**TASK REQUIREMENTS:** Give back every record below in full and exactly, but without a single image.

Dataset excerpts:
/---
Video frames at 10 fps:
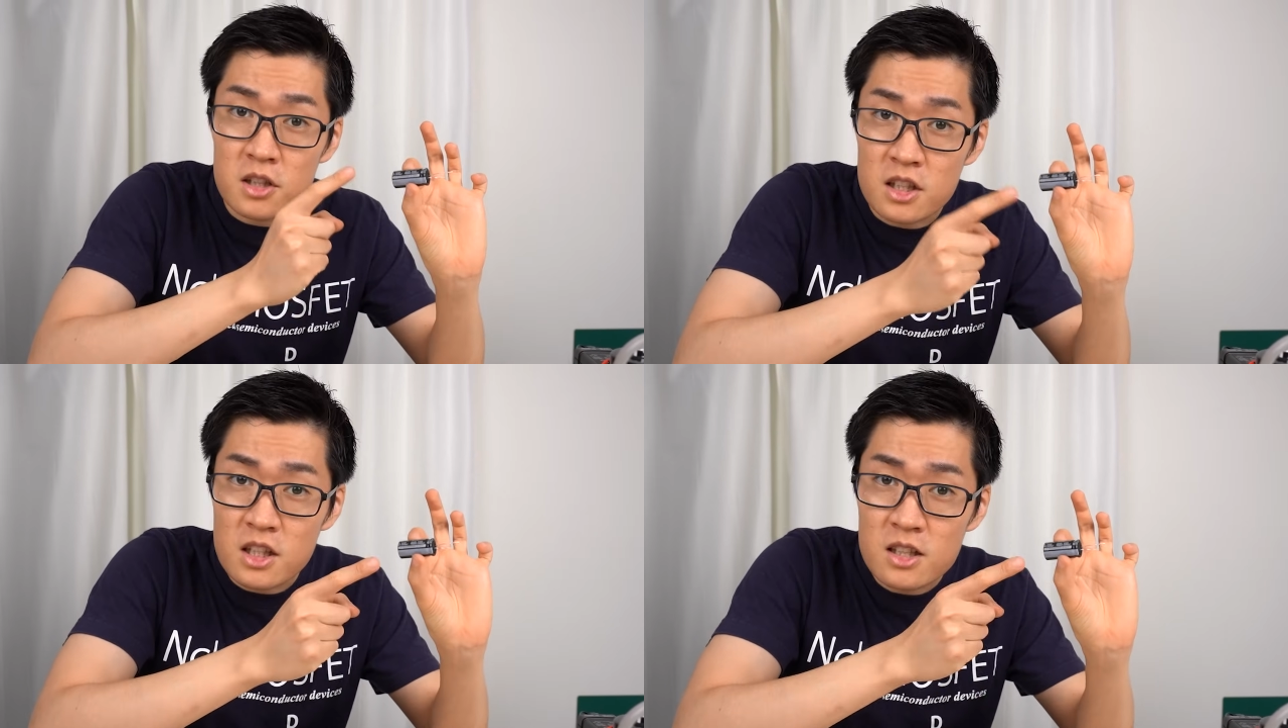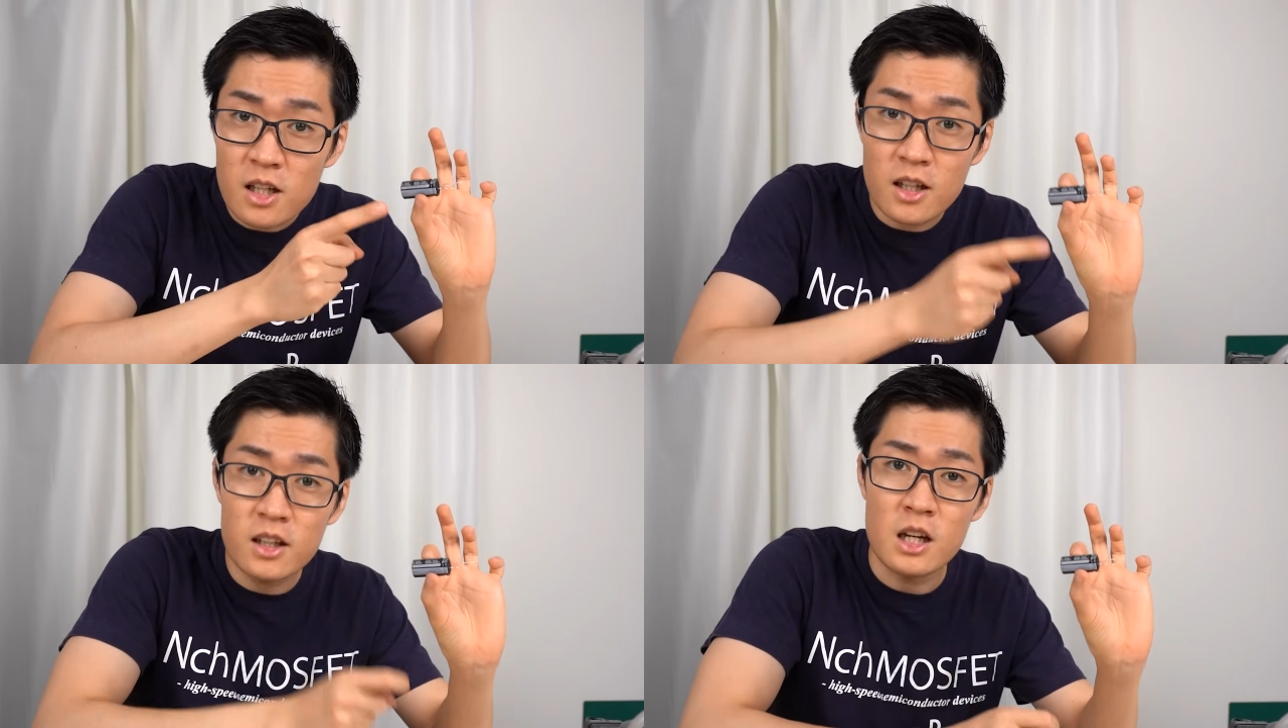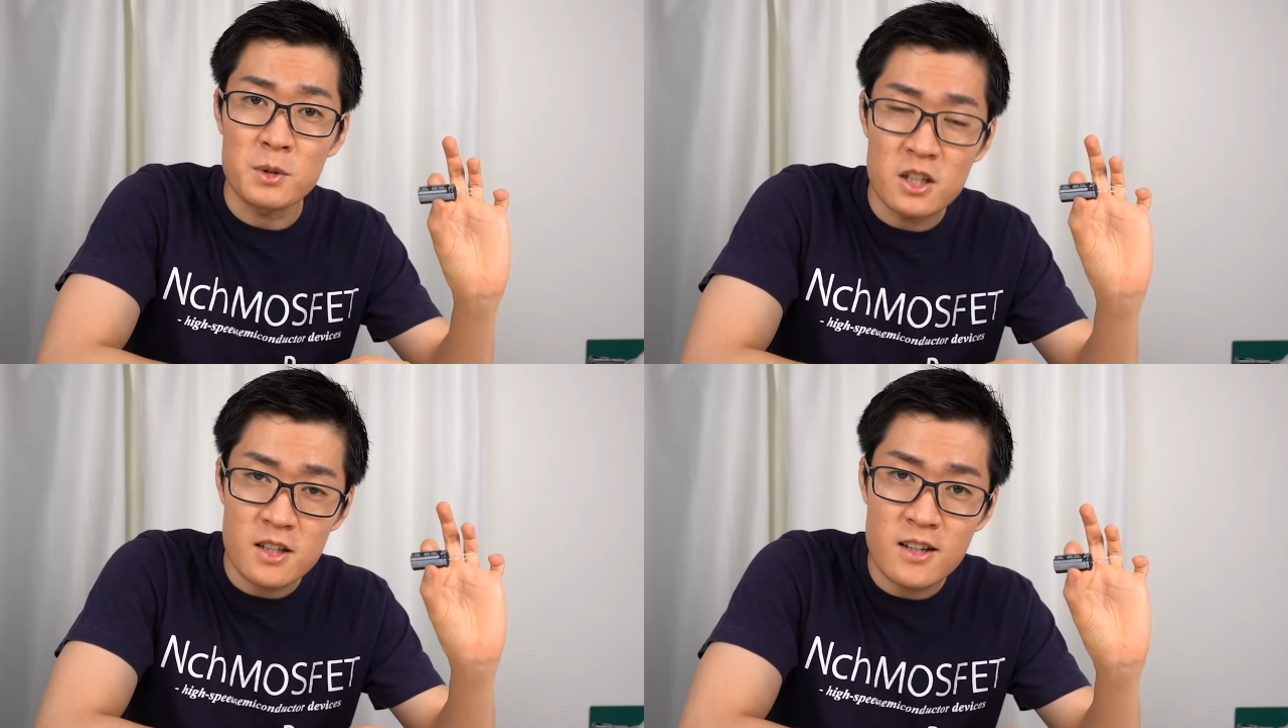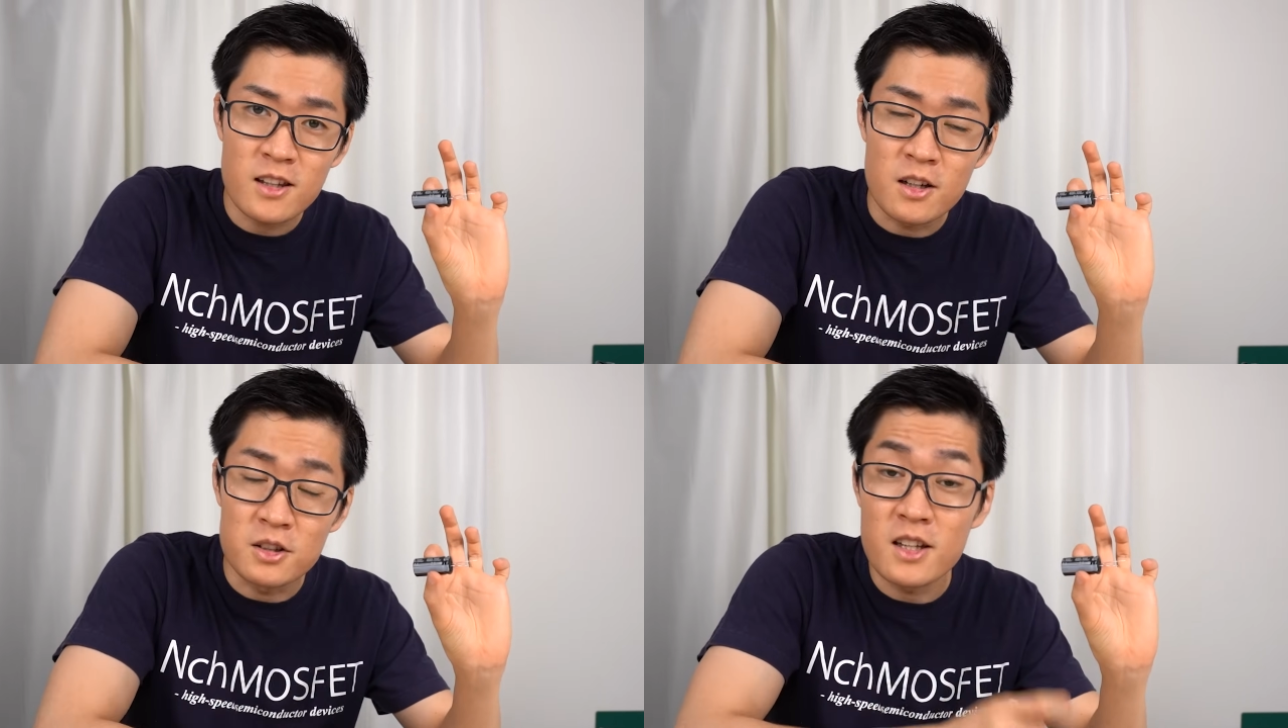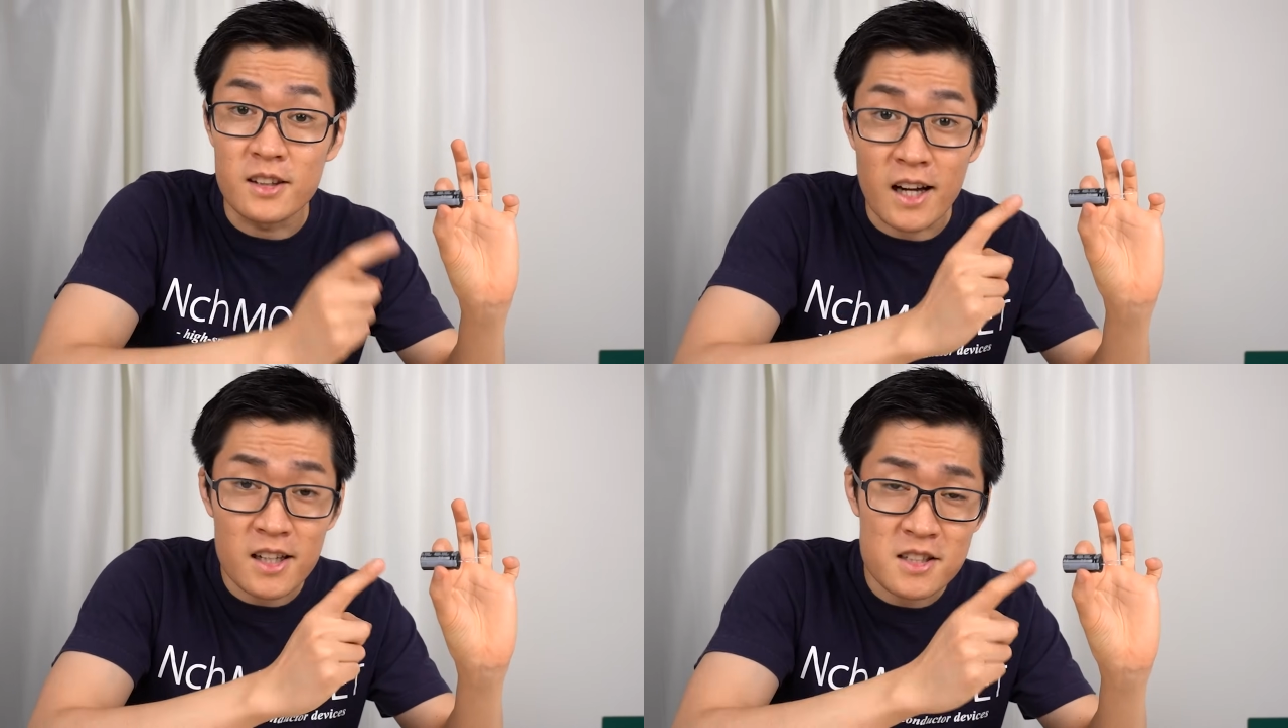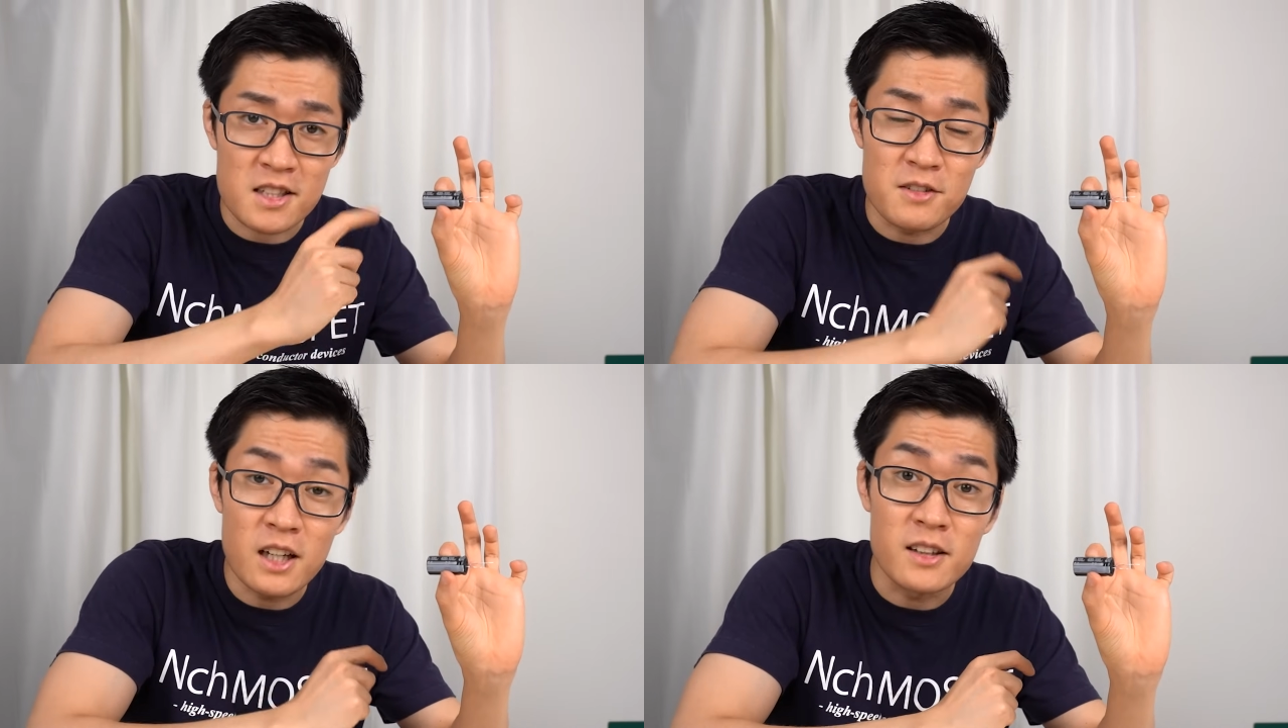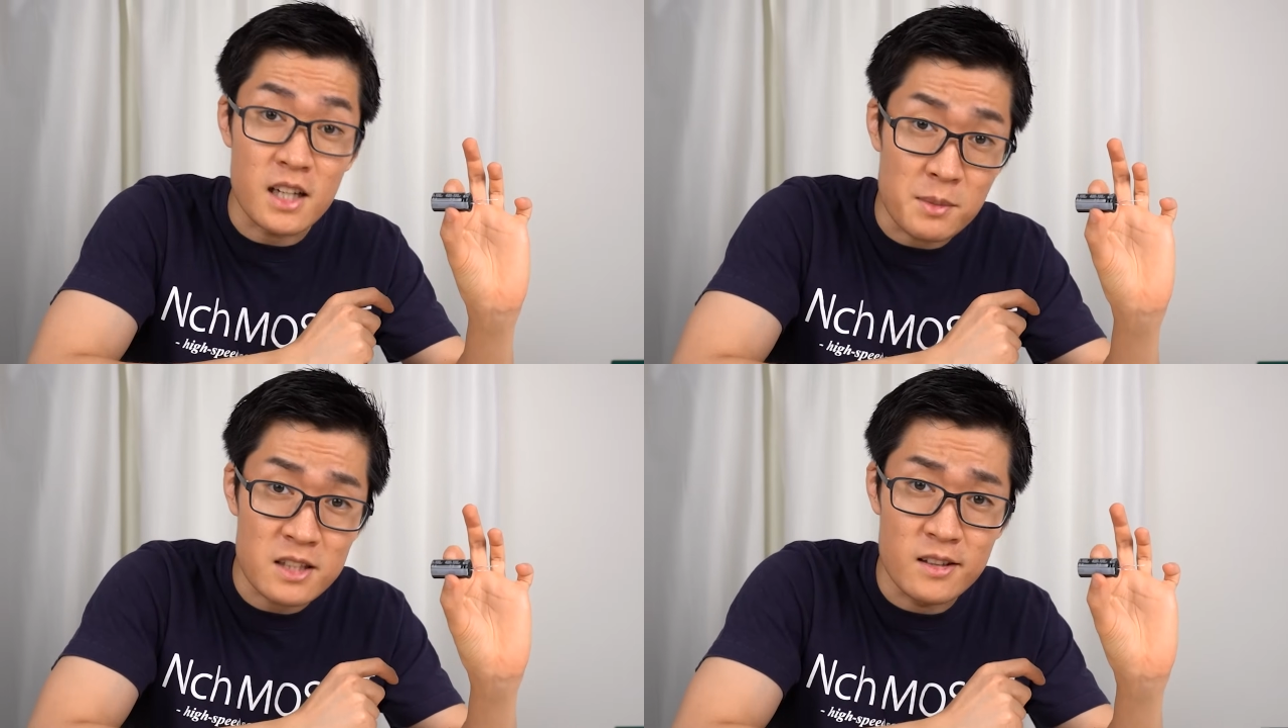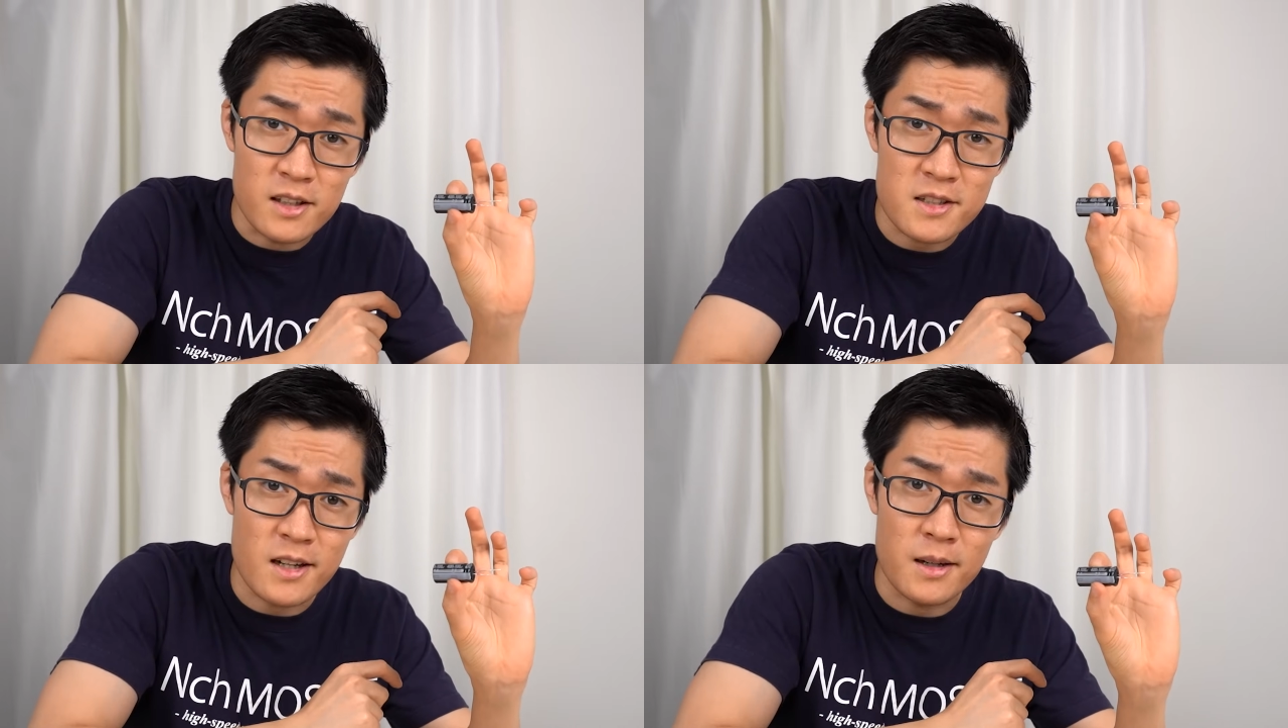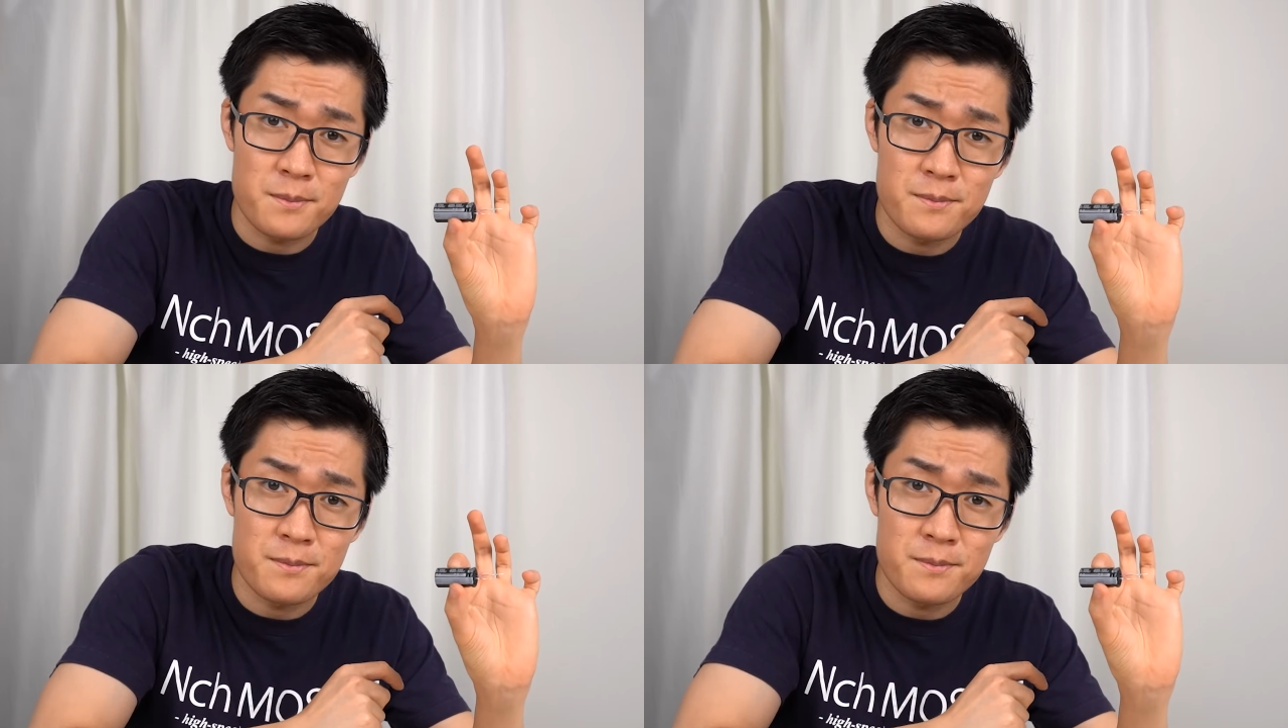小さなキャパシタだったので大事にはなりませんでした。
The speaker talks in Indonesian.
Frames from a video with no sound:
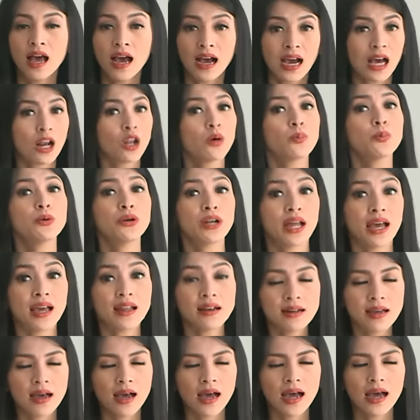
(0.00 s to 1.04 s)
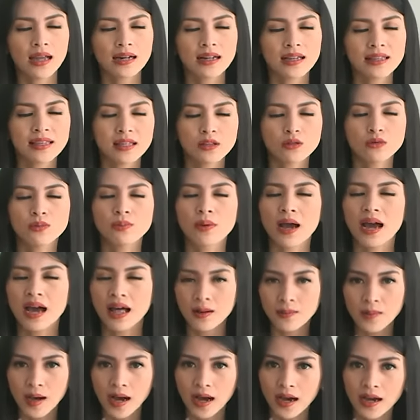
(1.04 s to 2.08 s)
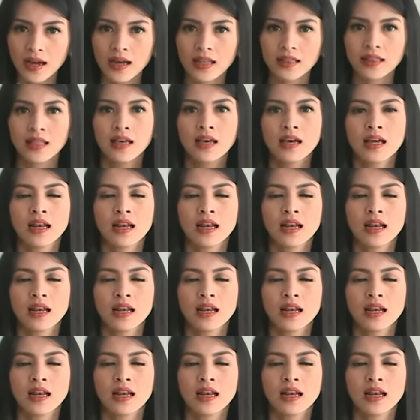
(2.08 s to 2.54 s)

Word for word: Kalaupun ada, harganya tuh mahal banget.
\---
**ANSWER AREA:**
Video frames at 10 fps:
小さなキャパシタだったので大事にはなりませんでした。
The speaker talks in Indonesian.
Frames from a video with no sound:
(0.00 s to 1.04 s)
(1.04 s to 2.08 s)
(2.08 s to 2.54 s)

Word for word: Kalaupun ada, harganya tuh mahal banget.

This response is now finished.